DATA EXCERPTS
Content starts

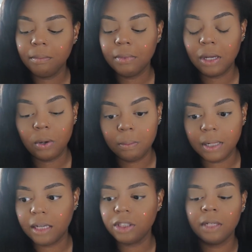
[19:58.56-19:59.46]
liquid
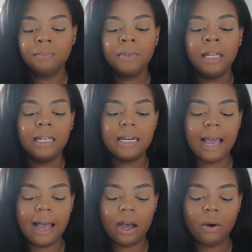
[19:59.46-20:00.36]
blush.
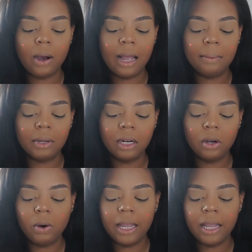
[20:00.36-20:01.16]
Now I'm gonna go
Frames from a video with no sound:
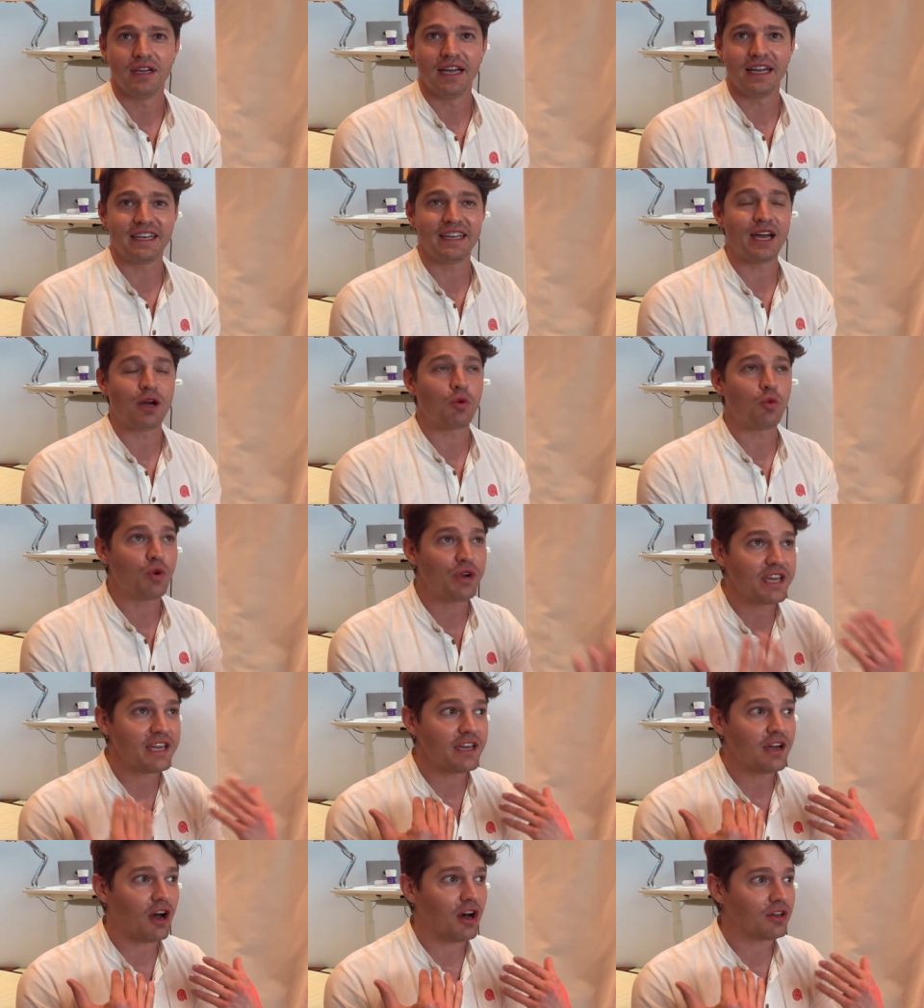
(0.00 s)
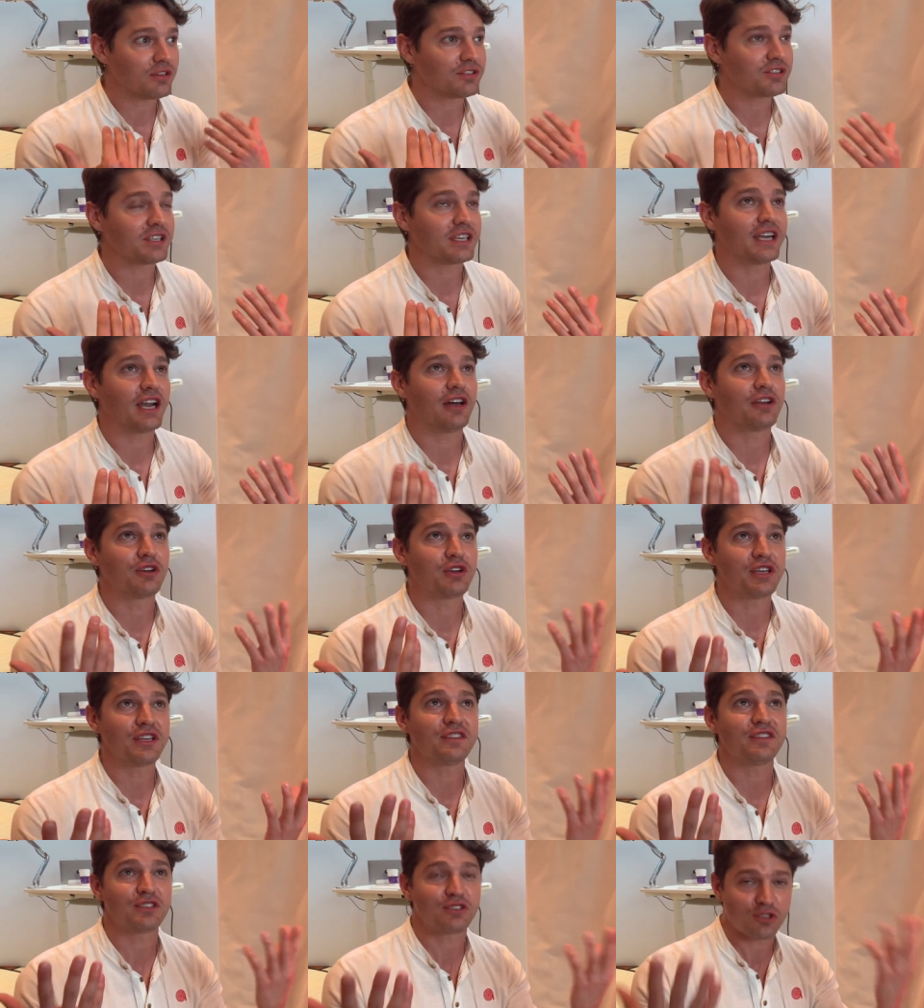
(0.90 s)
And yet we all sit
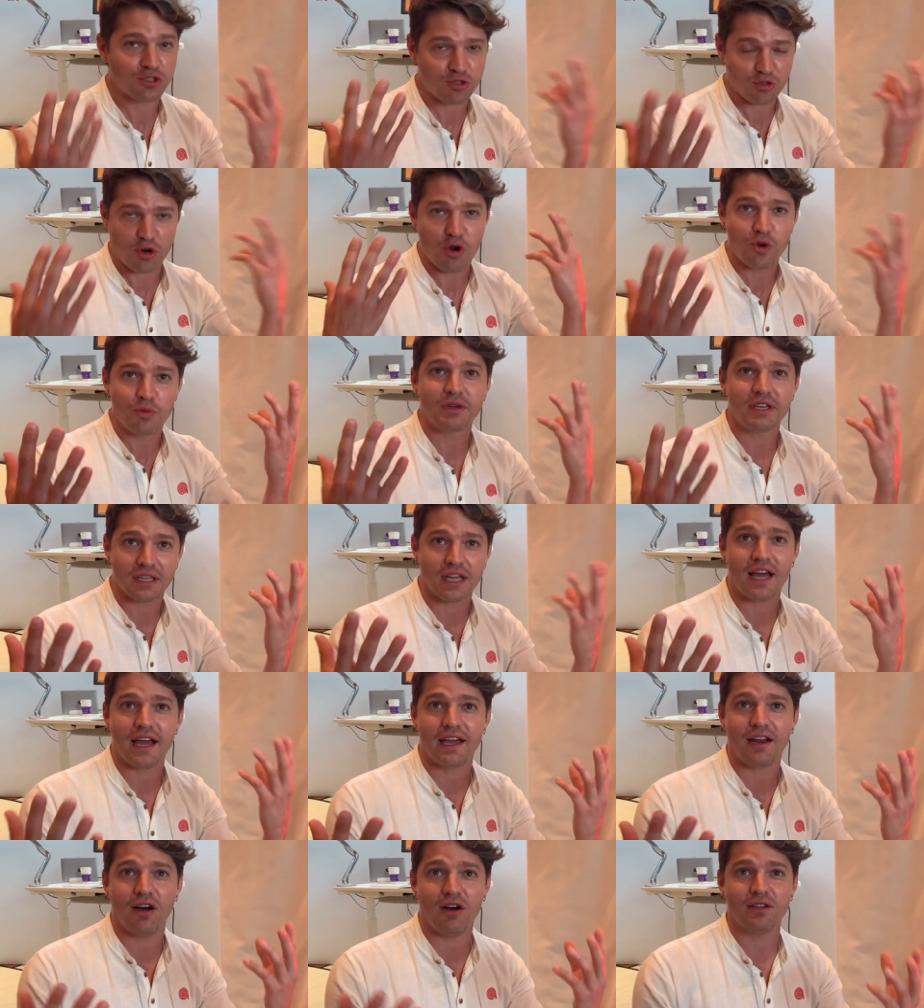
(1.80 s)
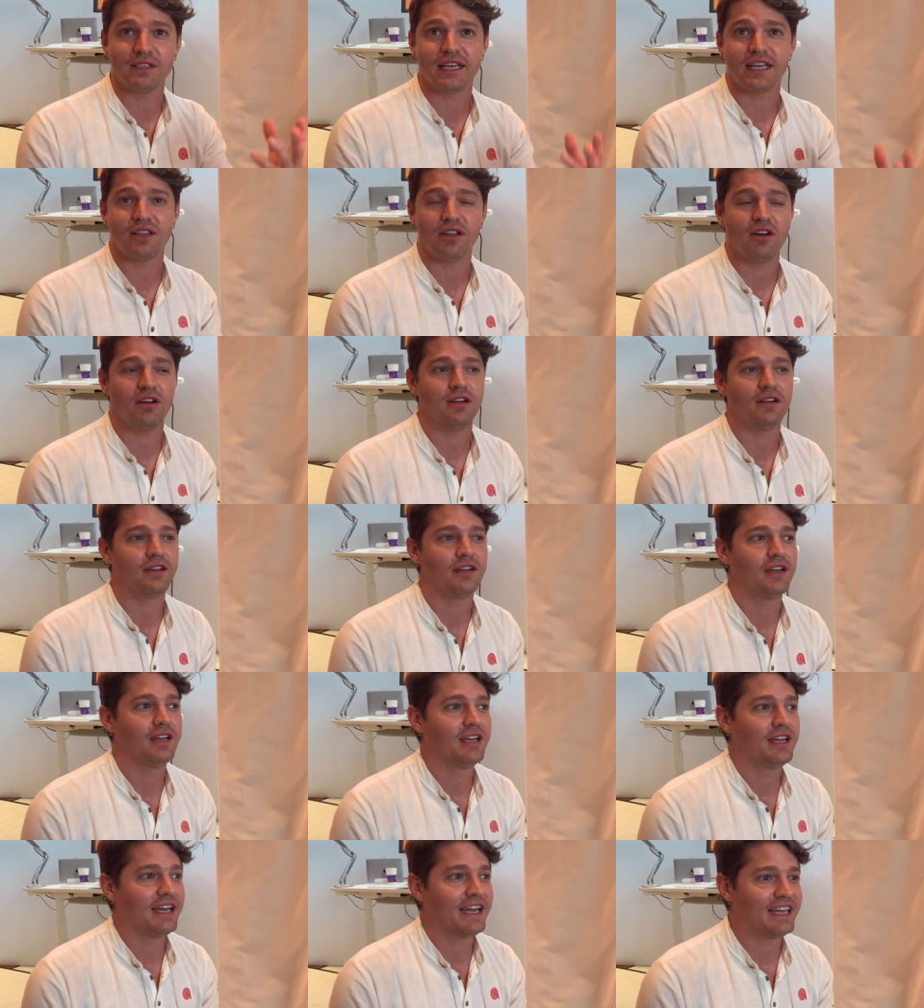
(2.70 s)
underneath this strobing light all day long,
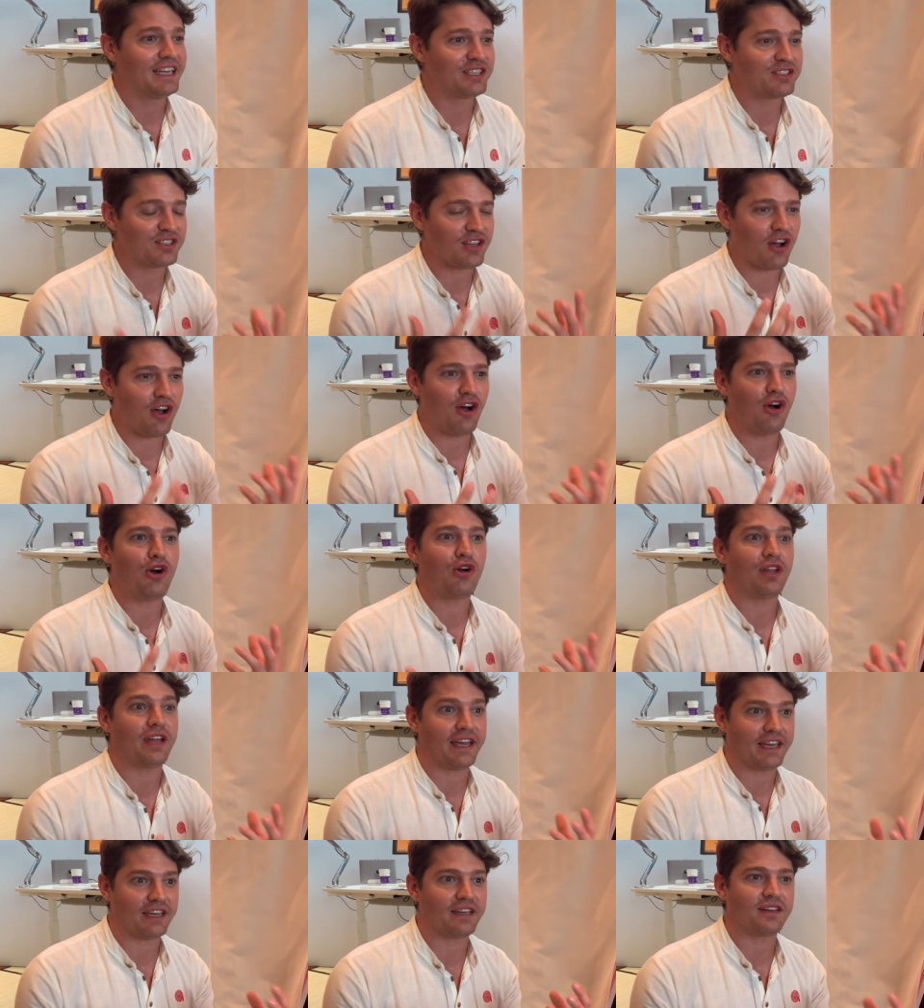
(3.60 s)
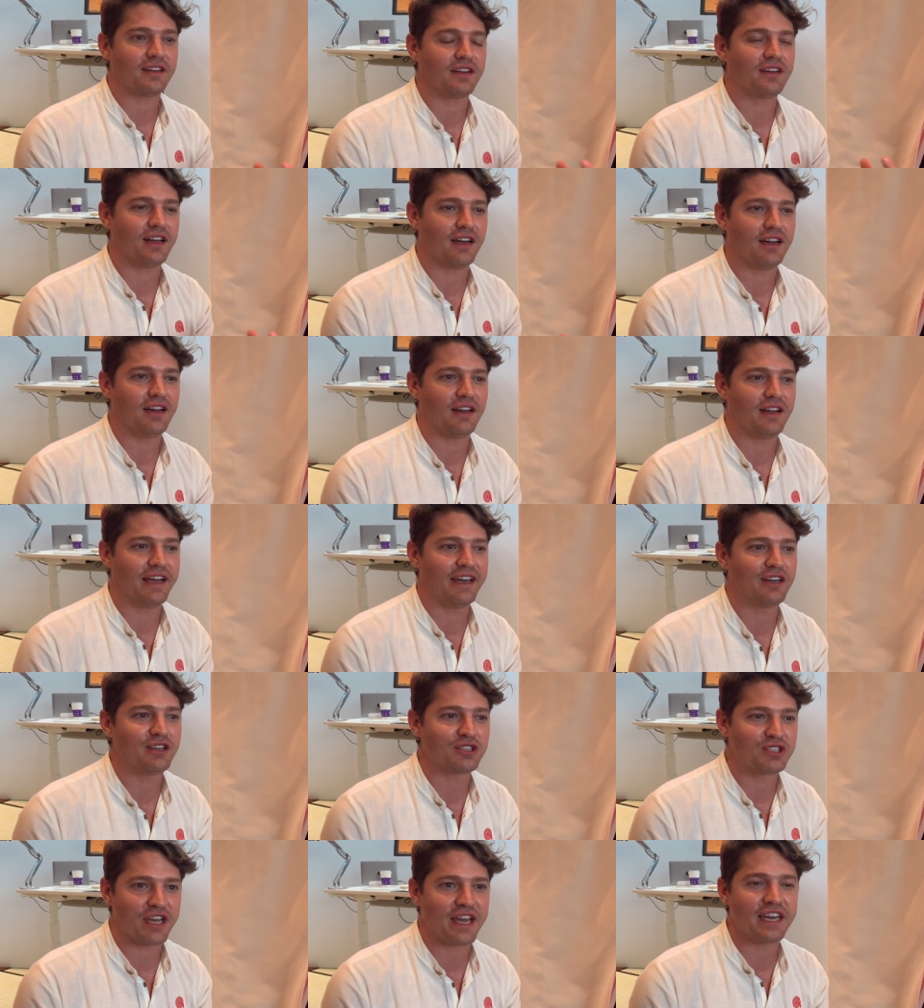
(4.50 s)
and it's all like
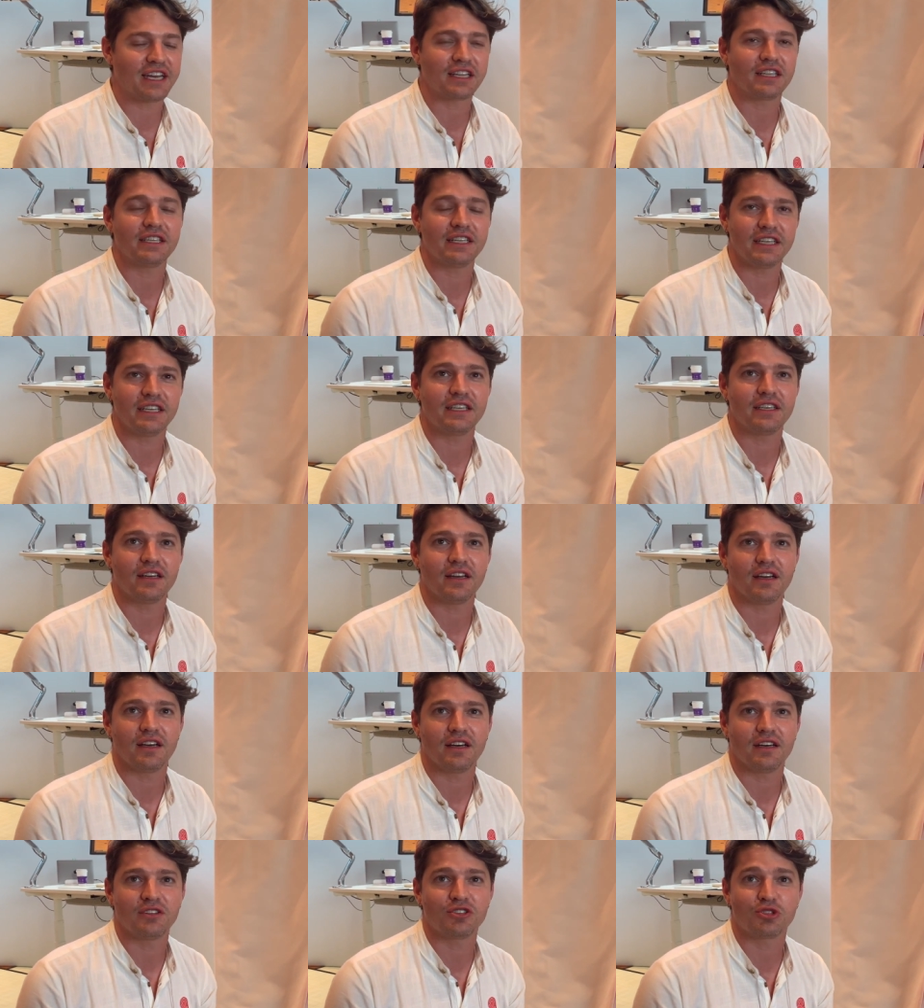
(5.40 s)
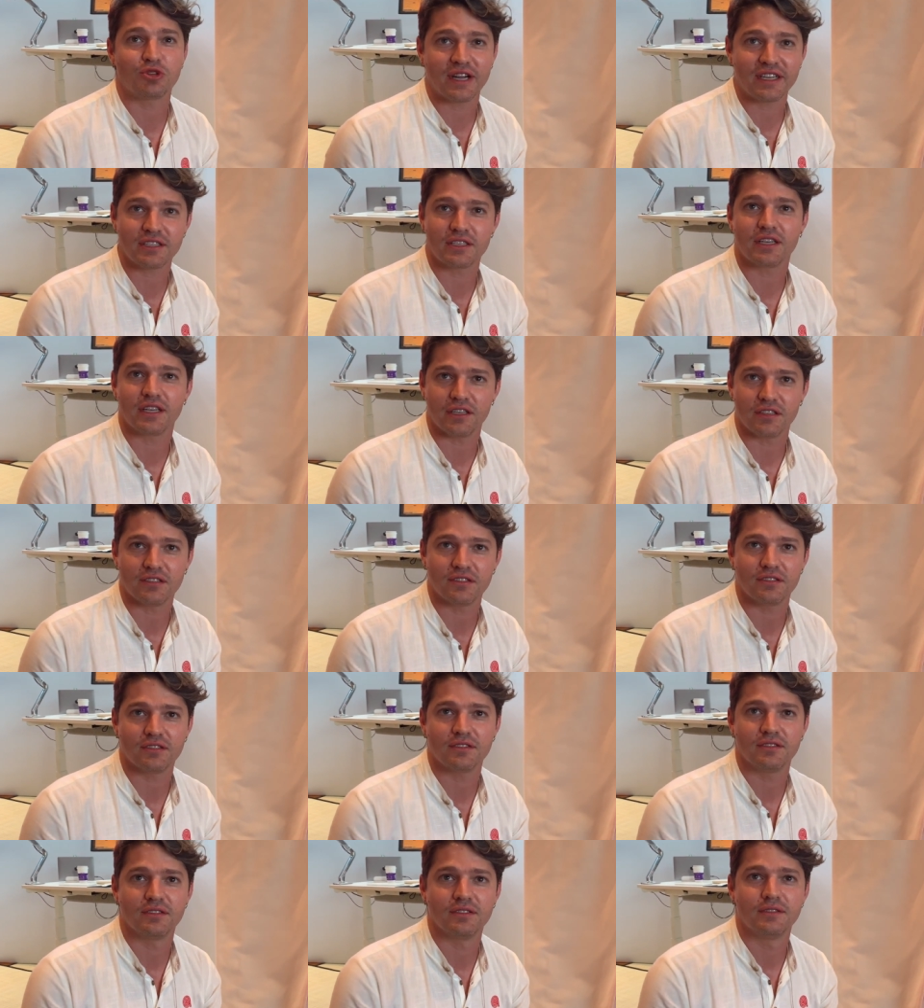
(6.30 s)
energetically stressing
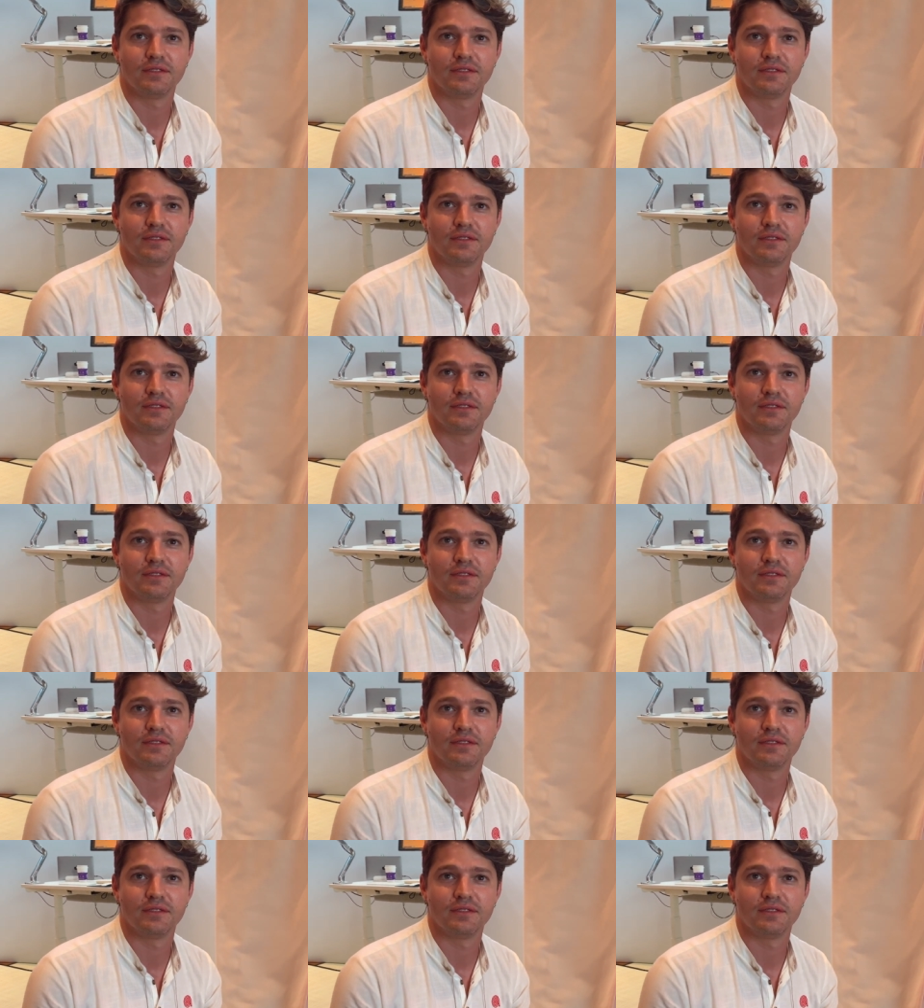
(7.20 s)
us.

Content ends

PROBLEM
Skip the images and write out the rest of the listing exactly.

ANSWER TO THIS EXERCISE
[19:58.56-19:59.46]
liquid
[19:59.46-20:00.36]
blush.
[20:00.36-20:01.16]
Now I'm gonna go
Frames from a video with no sound:
(0.00 s)
(0.90 s)
And yet we all sit
(1.80 s)
(2.70 s)
underneath this strobing light all day long,
(3.60 s)
(4.50 s)
and it's all like
(5.40 s)
(6.30 s)
energetically stressing
(7.20 s)
us.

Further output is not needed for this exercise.